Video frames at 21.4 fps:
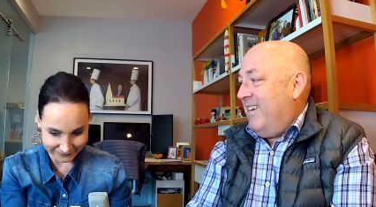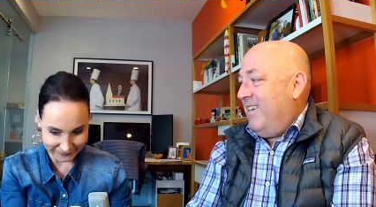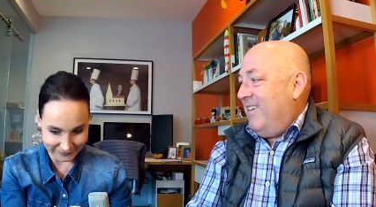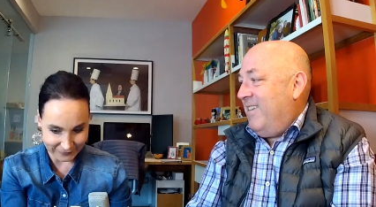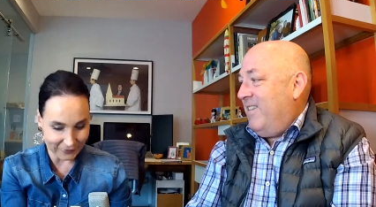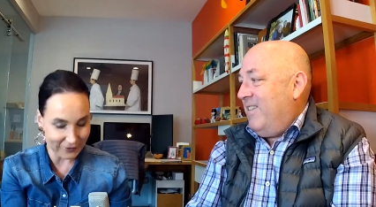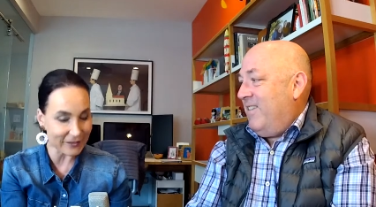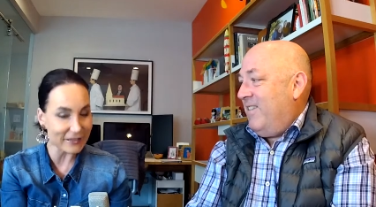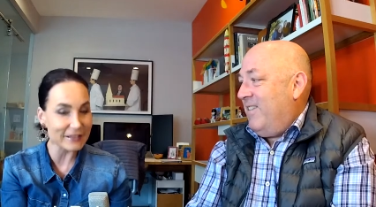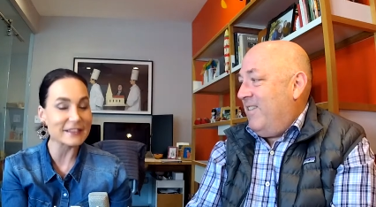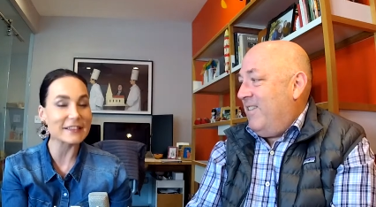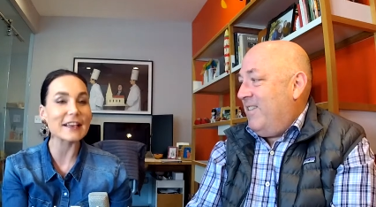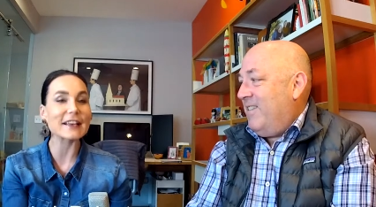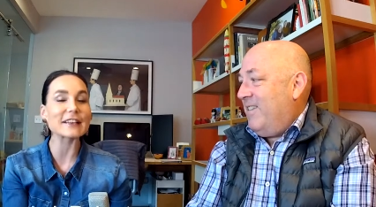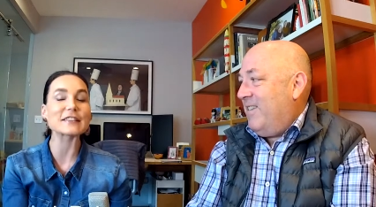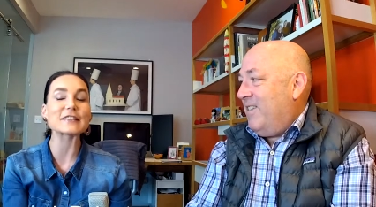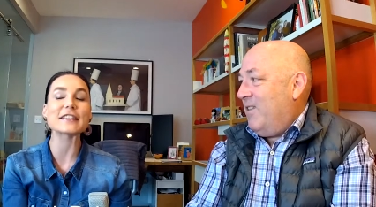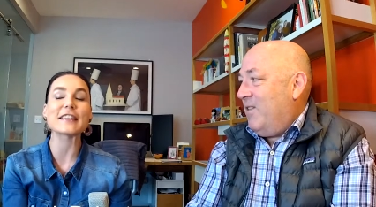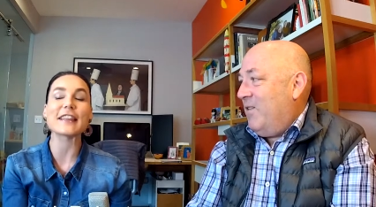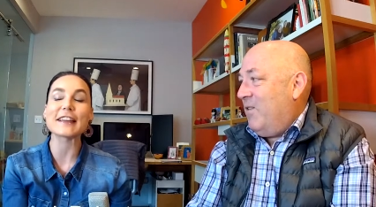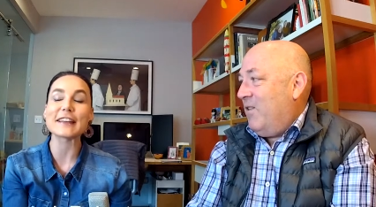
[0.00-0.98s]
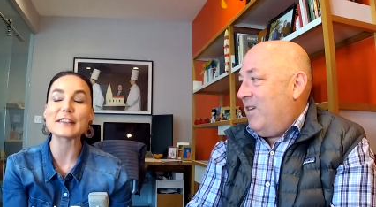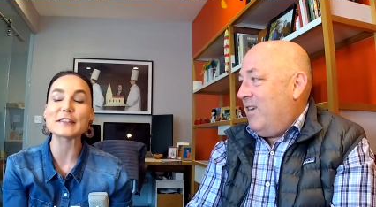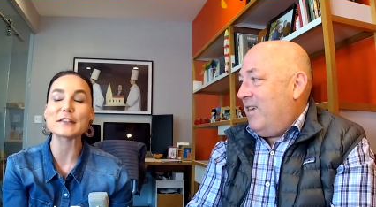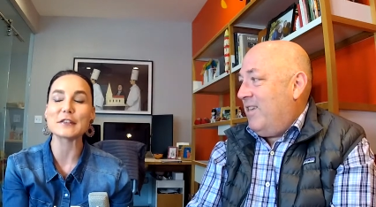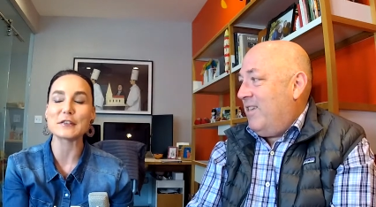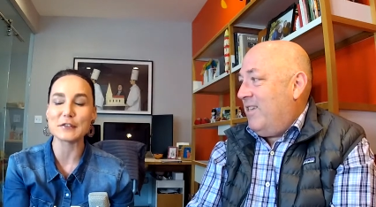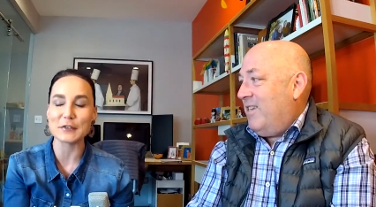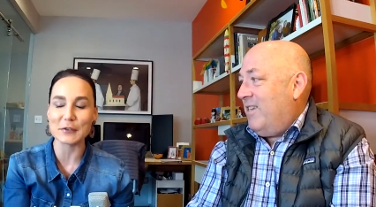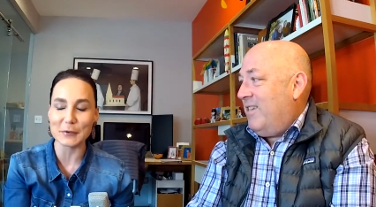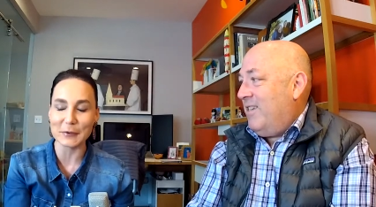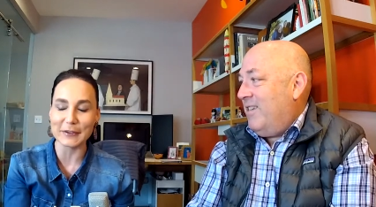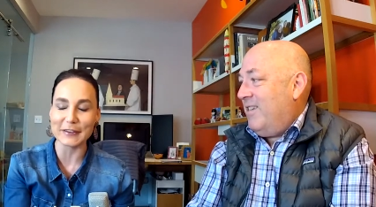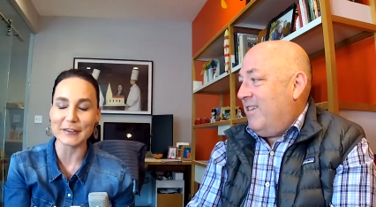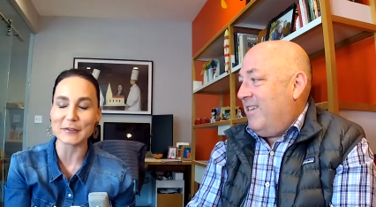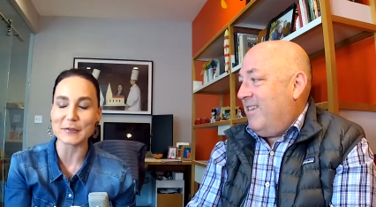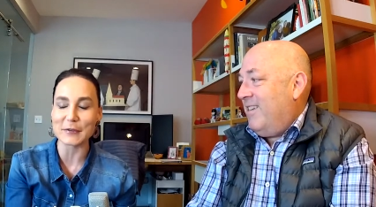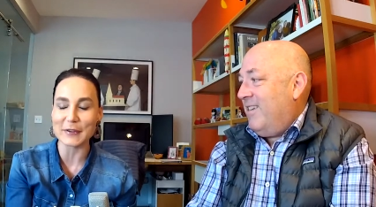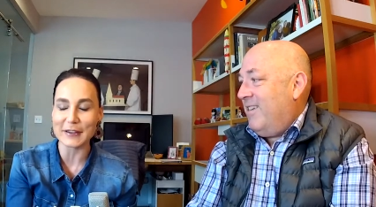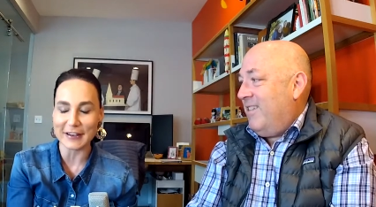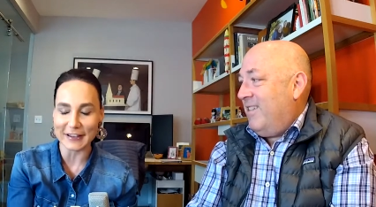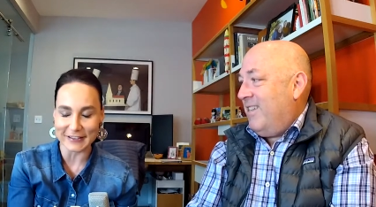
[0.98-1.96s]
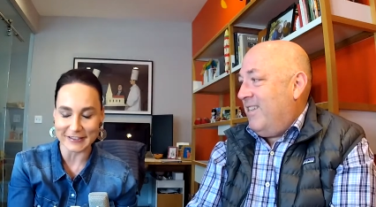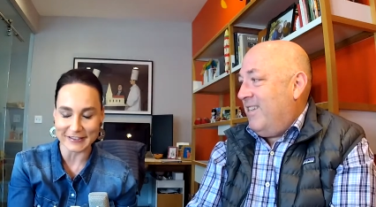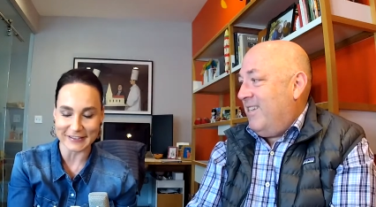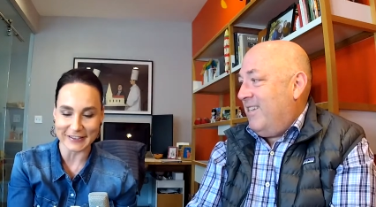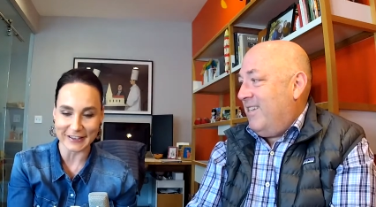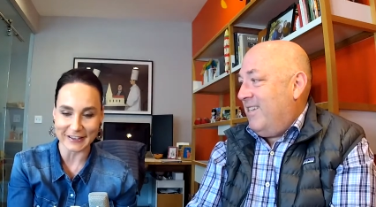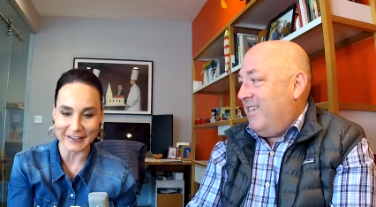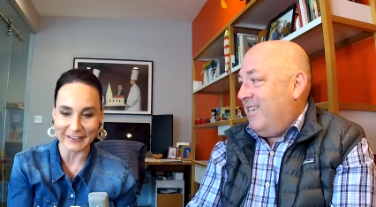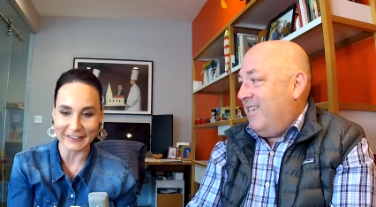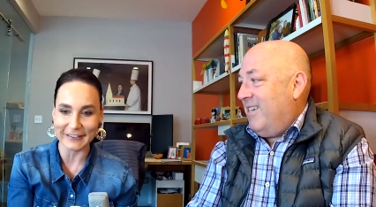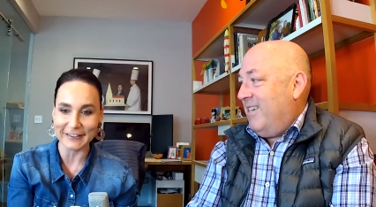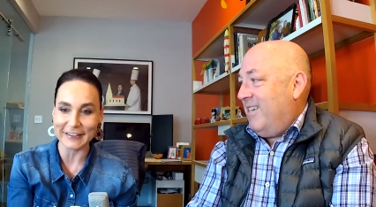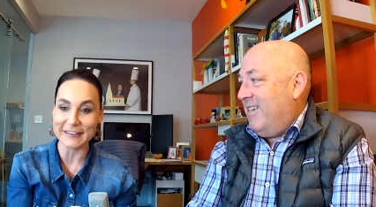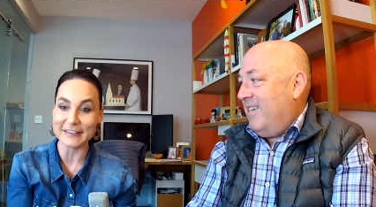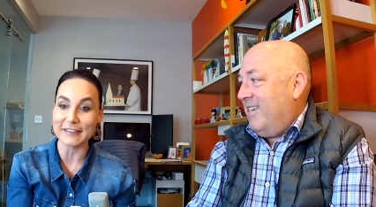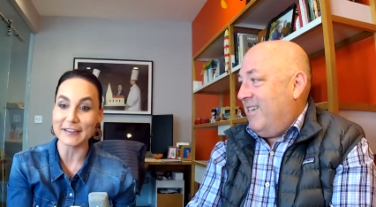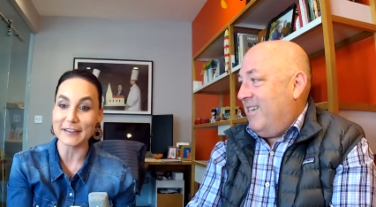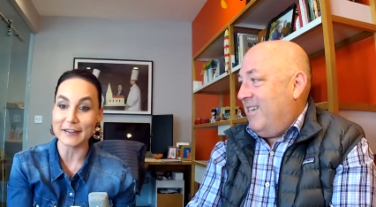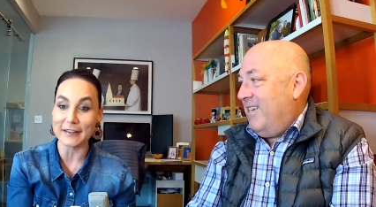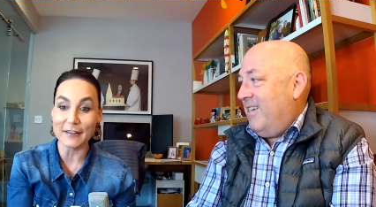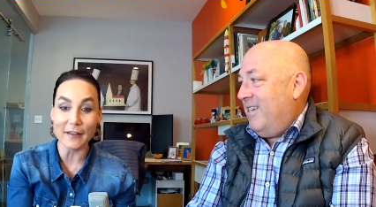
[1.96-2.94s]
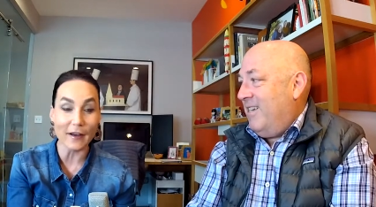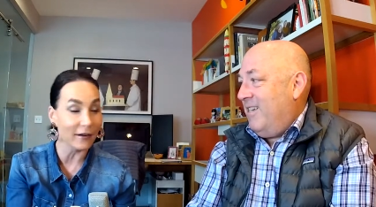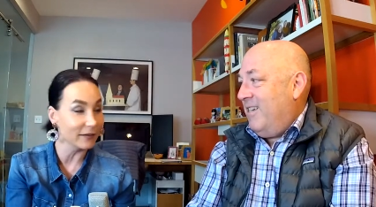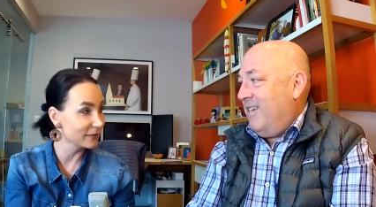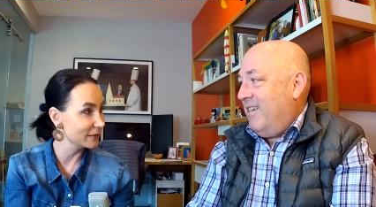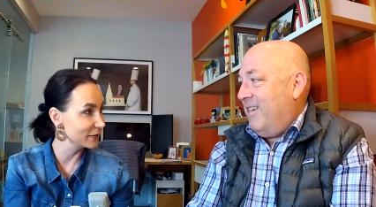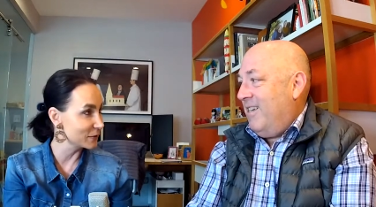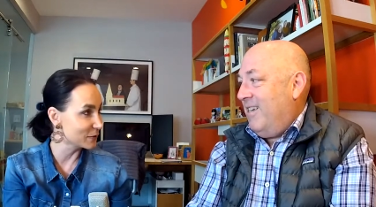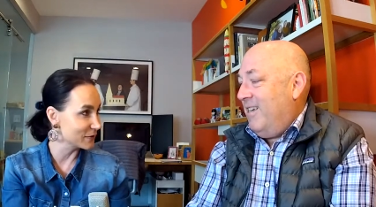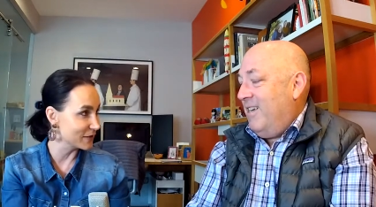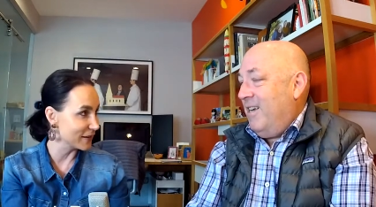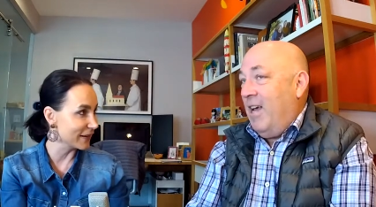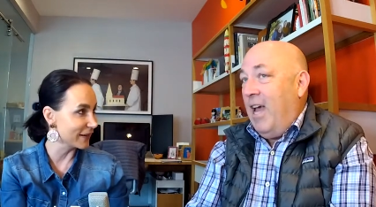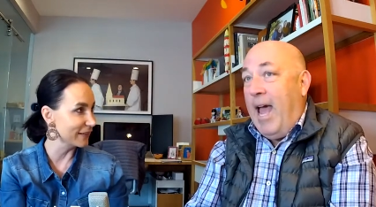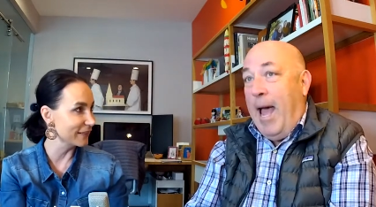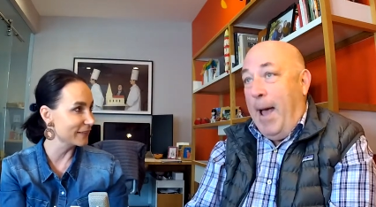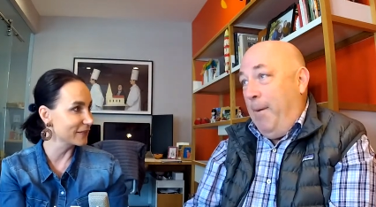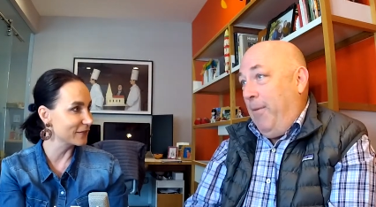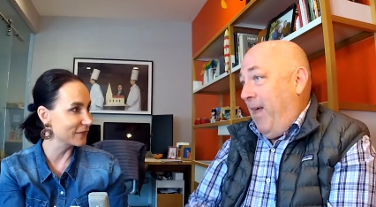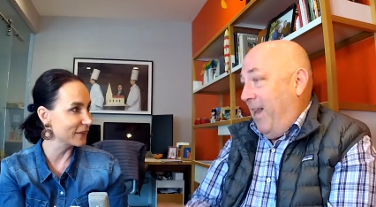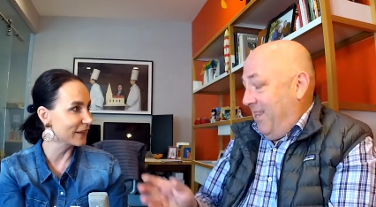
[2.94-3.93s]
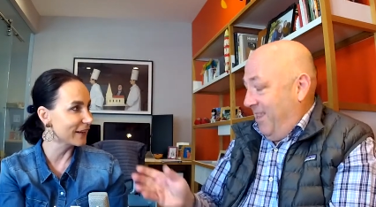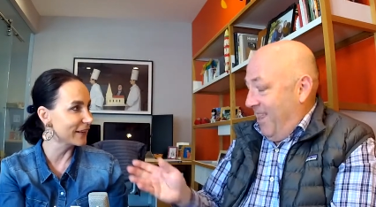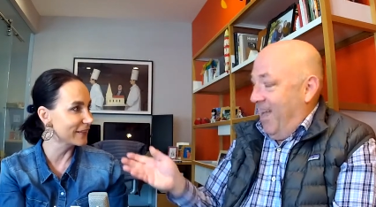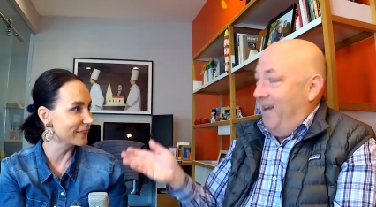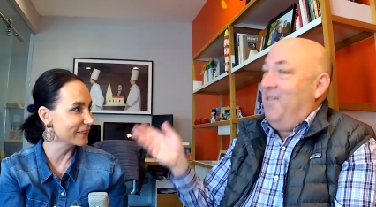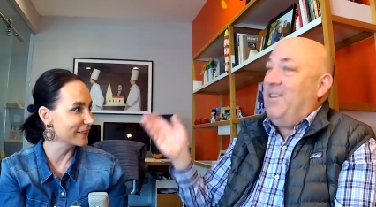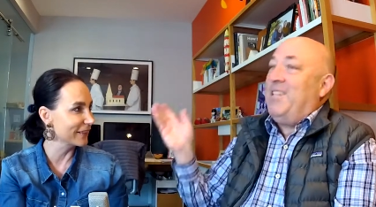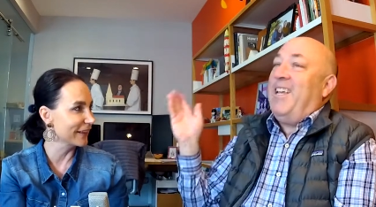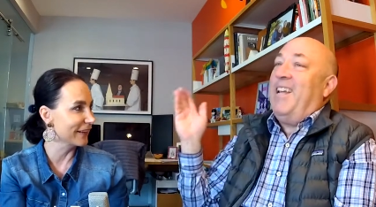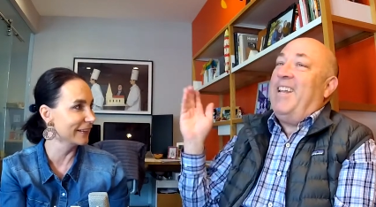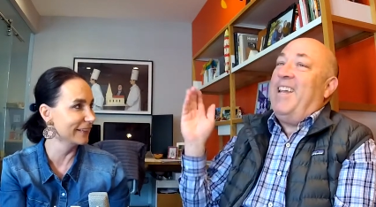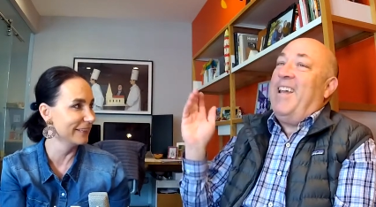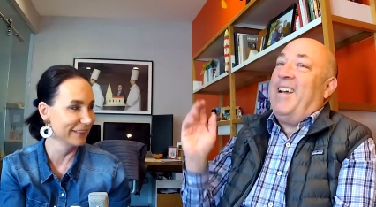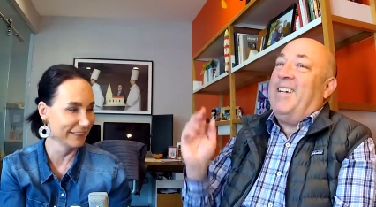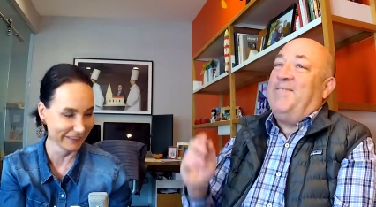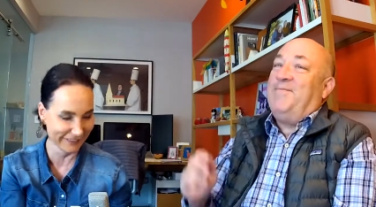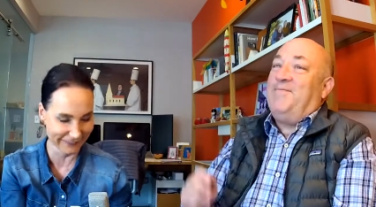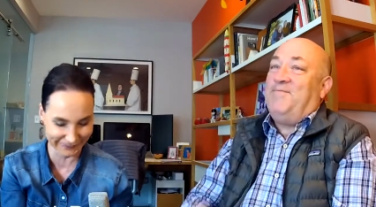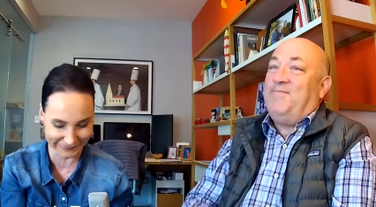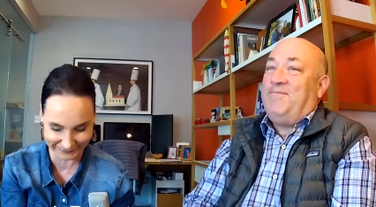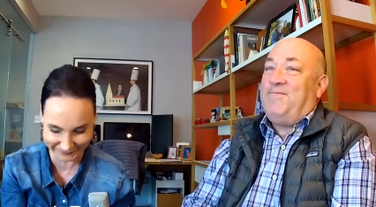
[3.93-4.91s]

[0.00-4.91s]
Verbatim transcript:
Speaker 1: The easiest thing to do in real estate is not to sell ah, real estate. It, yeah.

::::::::

TASK GOAL
Leave the pictures out, and please copy only the lines from the one with "[0.98-1.96s]" through the end of the listing.

TASK OUTPUT
[0.98-1.96s]
[1.96-2.94s]
[2.94-3.93s]
[3.93-4.91s]

[0.00-4.91s]
Verbatim transcript:
Speaker 1: The easiest thing to do in real estate is not to sell ah, real estate. It, yeah.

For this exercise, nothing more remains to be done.